EPFL Course - Optimization for Machine Learning - CS-439
Lectures: Fri 13:15-15:00 in BC01
Exercises: Fri 15:15-17:00 in BC01
This course teaches an overview of modern mathematical optimization methods, for applications in machine learning and data science. In particular, scalability of algorithms to large datasets will be discussed in theory and in implementation.
- Instructor: Martin Jaggi firstname.lastname@example.org
Convexity, Gradient Methods, Proximal algorithms, Subgradient Methods, Stochastic and Online Variants of mentioned methods, Coordinate Descent, Frank-Wolfe, Accelerated Methods, Primal-Dual context and certificates, Lagrange and Fenchel Duality, Second-Order Methods including Quasi-Newton Methods, Derivative-Free Optimization.

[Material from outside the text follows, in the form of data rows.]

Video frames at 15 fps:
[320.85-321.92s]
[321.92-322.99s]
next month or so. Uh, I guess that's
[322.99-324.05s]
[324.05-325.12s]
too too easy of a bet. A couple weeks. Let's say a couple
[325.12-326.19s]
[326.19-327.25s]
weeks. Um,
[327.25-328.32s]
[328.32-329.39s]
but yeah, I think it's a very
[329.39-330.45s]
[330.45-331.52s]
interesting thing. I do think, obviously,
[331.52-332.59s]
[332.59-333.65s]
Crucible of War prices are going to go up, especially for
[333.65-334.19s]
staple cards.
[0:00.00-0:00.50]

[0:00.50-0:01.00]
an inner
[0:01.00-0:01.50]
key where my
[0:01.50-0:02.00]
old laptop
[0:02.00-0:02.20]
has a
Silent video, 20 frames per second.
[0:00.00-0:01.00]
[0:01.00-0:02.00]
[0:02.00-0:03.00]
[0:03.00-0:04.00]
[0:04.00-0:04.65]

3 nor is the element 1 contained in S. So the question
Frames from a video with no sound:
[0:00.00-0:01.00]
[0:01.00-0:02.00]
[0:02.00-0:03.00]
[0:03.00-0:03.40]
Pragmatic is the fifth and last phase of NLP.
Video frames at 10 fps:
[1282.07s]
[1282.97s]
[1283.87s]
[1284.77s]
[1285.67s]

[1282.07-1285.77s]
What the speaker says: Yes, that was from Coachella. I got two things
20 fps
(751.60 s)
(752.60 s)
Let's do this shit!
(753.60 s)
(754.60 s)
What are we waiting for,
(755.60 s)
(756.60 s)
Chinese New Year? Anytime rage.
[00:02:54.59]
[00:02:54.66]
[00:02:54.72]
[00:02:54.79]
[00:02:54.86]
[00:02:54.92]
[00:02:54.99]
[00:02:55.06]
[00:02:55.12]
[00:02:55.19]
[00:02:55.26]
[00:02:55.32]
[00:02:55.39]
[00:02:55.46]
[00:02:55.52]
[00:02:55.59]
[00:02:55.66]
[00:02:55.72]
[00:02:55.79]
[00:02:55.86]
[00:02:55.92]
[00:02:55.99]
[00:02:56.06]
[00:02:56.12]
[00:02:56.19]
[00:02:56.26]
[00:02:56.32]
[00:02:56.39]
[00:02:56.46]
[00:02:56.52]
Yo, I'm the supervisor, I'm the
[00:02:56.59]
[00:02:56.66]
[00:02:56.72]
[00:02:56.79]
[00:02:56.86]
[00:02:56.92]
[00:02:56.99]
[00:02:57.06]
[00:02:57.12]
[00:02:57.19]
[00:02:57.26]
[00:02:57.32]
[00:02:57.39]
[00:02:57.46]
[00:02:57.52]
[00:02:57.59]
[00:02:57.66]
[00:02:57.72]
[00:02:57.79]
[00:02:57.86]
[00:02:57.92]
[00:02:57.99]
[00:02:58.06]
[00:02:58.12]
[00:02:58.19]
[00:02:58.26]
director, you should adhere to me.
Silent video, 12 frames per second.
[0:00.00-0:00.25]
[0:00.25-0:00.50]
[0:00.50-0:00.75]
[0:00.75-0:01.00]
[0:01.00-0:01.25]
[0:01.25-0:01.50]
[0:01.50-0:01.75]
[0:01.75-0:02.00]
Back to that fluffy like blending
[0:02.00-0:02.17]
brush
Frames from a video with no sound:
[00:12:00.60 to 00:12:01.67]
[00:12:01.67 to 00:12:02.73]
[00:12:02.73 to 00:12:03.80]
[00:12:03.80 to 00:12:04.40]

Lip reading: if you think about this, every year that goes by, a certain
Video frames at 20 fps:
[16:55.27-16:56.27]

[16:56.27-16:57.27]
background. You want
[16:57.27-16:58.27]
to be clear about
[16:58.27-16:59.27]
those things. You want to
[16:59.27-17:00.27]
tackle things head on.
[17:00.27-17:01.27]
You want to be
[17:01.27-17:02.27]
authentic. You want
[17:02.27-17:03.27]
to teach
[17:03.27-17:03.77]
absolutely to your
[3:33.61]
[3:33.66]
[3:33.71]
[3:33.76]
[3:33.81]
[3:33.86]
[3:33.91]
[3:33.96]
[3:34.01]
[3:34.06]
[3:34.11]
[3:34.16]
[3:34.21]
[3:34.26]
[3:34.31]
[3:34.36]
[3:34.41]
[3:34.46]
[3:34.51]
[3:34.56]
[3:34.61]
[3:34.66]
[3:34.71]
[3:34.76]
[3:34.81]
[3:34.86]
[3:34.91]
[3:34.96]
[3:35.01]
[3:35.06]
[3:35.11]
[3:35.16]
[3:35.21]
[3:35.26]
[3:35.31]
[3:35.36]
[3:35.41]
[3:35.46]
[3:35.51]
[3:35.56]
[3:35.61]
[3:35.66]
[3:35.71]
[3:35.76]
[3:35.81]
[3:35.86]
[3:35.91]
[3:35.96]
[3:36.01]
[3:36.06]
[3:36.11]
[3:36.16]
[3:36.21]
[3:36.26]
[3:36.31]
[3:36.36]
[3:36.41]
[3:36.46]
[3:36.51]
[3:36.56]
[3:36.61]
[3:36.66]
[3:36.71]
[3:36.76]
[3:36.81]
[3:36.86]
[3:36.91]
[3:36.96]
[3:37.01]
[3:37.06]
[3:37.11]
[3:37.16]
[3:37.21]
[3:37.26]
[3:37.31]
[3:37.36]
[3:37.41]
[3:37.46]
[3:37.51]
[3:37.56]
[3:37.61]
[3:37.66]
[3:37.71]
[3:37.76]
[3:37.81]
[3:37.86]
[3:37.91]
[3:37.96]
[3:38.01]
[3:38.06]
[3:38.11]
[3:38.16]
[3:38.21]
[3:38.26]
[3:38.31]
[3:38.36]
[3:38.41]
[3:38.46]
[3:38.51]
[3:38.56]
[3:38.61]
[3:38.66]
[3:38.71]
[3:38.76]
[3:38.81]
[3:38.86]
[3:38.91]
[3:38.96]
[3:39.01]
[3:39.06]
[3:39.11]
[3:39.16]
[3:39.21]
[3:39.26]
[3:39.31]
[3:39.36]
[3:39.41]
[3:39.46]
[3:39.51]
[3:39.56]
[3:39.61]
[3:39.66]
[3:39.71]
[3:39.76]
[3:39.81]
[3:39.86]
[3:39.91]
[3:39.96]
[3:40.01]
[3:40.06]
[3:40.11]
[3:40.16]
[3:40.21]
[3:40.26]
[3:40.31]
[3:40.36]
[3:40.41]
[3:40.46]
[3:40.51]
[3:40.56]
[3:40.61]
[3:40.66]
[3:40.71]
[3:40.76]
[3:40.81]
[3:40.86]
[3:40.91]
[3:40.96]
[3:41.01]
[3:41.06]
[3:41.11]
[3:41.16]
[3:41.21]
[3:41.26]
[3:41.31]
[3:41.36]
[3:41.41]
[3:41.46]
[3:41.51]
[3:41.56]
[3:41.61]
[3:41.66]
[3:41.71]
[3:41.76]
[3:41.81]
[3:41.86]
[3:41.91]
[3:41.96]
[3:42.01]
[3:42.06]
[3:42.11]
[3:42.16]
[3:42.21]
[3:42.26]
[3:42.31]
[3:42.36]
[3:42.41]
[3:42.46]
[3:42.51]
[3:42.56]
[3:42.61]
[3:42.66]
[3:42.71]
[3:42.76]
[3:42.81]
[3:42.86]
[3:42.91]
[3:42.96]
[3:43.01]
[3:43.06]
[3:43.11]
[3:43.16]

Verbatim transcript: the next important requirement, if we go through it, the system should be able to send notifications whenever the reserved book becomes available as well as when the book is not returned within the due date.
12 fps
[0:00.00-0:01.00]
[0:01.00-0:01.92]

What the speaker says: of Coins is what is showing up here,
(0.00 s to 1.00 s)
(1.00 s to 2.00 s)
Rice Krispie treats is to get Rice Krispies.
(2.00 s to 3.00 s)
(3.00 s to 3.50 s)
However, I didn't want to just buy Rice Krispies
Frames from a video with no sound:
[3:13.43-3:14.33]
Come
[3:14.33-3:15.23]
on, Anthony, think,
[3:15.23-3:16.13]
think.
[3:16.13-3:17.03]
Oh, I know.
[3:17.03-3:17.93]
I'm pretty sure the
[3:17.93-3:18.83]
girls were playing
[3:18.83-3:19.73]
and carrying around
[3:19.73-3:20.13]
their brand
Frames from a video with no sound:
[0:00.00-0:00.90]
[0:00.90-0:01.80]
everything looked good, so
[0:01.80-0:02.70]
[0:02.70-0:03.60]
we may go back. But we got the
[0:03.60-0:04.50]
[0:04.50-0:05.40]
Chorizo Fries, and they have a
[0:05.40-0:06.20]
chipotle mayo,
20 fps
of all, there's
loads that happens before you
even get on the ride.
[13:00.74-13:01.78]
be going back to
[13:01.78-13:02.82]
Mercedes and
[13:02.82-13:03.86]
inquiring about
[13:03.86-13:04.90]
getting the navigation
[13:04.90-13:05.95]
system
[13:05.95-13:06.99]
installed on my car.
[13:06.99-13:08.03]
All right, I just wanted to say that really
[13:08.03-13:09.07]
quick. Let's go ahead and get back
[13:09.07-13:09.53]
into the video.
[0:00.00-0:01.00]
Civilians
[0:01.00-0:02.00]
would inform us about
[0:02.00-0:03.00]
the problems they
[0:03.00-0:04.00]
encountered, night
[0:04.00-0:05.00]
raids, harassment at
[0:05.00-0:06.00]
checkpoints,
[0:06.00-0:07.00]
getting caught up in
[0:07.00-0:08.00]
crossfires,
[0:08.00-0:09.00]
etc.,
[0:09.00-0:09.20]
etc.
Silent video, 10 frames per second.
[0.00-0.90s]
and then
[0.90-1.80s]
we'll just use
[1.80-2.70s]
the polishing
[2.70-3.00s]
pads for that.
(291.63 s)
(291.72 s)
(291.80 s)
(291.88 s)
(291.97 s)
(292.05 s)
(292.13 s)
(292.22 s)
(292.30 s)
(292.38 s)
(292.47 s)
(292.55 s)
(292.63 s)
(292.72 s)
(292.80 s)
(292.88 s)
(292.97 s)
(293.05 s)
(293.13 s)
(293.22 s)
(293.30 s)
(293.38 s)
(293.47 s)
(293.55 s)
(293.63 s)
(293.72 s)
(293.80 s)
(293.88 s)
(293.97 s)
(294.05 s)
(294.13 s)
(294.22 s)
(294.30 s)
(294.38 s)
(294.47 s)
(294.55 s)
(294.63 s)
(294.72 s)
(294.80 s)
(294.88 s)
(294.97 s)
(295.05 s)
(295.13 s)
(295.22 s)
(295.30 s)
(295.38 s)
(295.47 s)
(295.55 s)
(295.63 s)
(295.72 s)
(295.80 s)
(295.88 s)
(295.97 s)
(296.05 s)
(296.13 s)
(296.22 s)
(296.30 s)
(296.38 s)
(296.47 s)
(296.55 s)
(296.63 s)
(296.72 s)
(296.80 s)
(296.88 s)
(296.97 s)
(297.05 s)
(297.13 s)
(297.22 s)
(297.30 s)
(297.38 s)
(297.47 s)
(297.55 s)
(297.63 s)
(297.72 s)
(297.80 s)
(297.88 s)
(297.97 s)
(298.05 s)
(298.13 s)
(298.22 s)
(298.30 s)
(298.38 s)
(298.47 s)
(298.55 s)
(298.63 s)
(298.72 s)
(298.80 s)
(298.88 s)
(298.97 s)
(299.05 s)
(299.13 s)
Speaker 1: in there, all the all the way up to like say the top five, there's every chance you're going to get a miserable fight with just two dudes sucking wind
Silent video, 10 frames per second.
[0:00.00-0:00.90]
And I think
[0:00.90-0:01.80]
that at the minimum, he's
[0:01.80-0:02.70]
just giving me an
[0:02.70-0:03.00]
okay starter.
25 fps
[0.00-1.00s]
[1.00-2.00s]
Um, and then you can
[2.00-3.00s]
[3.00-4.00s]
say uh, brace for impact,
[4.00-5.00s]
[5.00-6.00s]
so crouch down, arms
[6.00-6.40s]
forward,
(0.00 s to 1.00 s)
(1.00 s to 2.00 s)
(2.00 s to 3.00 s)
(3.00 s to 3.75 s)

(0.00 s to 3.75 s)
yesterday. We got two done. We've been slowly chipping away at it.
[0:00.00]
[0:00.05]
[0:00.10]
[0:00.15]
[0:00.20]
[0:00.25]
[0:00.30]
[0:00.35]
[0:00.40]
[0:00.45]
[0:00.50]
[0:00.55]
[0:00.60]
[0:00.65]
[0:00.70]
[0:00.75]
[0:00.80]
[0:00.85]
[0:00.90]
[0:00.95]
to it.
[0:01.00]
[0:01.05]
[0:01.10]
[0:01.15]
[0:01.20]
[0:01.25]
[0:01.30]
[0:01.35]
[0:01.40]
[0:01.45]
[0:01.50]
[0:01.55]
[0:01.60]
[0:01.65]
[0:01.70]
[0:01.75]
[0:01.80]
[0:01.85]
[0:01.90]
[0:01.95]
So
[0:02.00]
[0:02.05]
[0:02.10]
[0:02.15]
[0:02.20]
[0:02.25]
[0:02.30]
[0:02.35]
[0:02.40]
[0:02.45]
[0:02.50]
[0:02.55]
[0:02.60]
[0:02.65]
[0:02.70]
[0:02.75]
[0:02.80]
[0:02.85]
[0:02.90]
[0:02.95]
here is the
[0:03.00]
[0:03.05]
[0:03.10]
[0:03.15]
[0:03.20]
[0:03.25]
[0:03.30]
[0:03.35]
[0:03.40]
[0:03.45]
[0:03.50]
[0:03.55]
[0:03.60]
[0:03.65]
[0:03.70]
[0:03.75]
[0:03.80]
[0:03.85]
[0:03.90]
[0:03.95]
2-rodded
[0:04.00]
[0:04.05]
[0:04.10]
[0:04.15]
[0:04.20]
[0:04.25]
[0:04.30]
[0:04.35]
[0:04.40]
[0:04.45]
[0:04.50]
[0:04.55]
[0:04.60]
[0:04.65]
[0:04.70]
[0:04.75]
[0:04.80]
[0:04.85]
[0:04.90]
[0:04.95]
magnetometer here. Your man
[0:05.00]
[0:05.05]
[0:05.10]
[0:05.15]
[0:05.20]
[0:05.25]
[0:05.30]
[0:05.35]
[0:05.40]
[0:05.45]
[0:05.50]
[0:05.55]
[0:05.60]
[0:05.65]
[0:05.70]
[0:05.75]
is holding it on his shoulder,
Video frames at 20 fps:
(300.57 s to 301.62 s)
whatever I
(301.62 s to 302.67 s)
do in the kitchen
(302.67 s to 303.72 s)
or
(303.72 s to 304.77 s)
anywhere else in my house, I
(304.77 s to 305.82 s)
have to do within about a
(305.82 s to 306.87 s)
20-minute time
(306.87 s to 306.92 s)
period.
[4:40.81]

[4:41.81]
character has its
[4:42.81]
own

Parallel and Distributed Optimization Algorithms
Computational Trade-Offs (Time vs Data vs Accuracy), Lower Bounds
Non-Convex Optimization: Convergence to Critical Points, Alternating minimization, Neural network training
|#1||22.2.||Introduction, Convexity||notes, slides||lab01|
|#2||1.3.||Gradient Descent||notes, slides||lab02|
|#3||8.3.||Projected Gradient Descent||notes, slides||lab03|
|#4||15.3.||Projected, Proximal and Subgradient Descent||notes, slides||lab04|
|#5||22.3.||Subgradient, Stochastic Gradient Descent||notes, slides||lab05|
|#6||29.3.||SGD, Non-Convex Optimization||notes, slides||lab06|
|#7||5.4.||Non-Convex Opt., Newton's Method||notes, slides||lab07|
|#8||12.4.||Newton & Quasi-Newton||notes, slides||lab08|
|#10||10.5.||Coordinate Descent||notes, slides||lab10|
|#11||17.5.||Duality, Gradient-free methods, Applications||notes, slides||lab11|
|#12||24.5.||Opt for ML in Practice||notes, slides|
The weekly exercises consist of a mix of theoretical and practical
Python exercises for the corresponding topic each week (starting week 2). Solutions to theory exercises are available here, and for practicals in the lab folder.
mini-project will focus on the practical implementation: Here we encourage students to investigate the real-world performance of one of the studied optimization algorithms or variants, helping to provide solid empirical evidence for some behaviour aspects on a real machine-learning task. The project is optional and done in groups of 2-3 students. If students decide to do the project, and if their project grade exceeds their exam grade, it will count 20% to the final grade. Project reports (3 page PDF) are due May 31st. Here is a detailed project description.
Final written exam in exam session, 20.06.2019 from 08h15 to 11h15 (PO01 Polydôme). Format: Closed book. Theoretical questions similar to exercises. You are allowed to bring one cheat sheet (A4 size paper, both sides can be used), either handwritten or 11 point minimum font size. For practice: exam of 2018.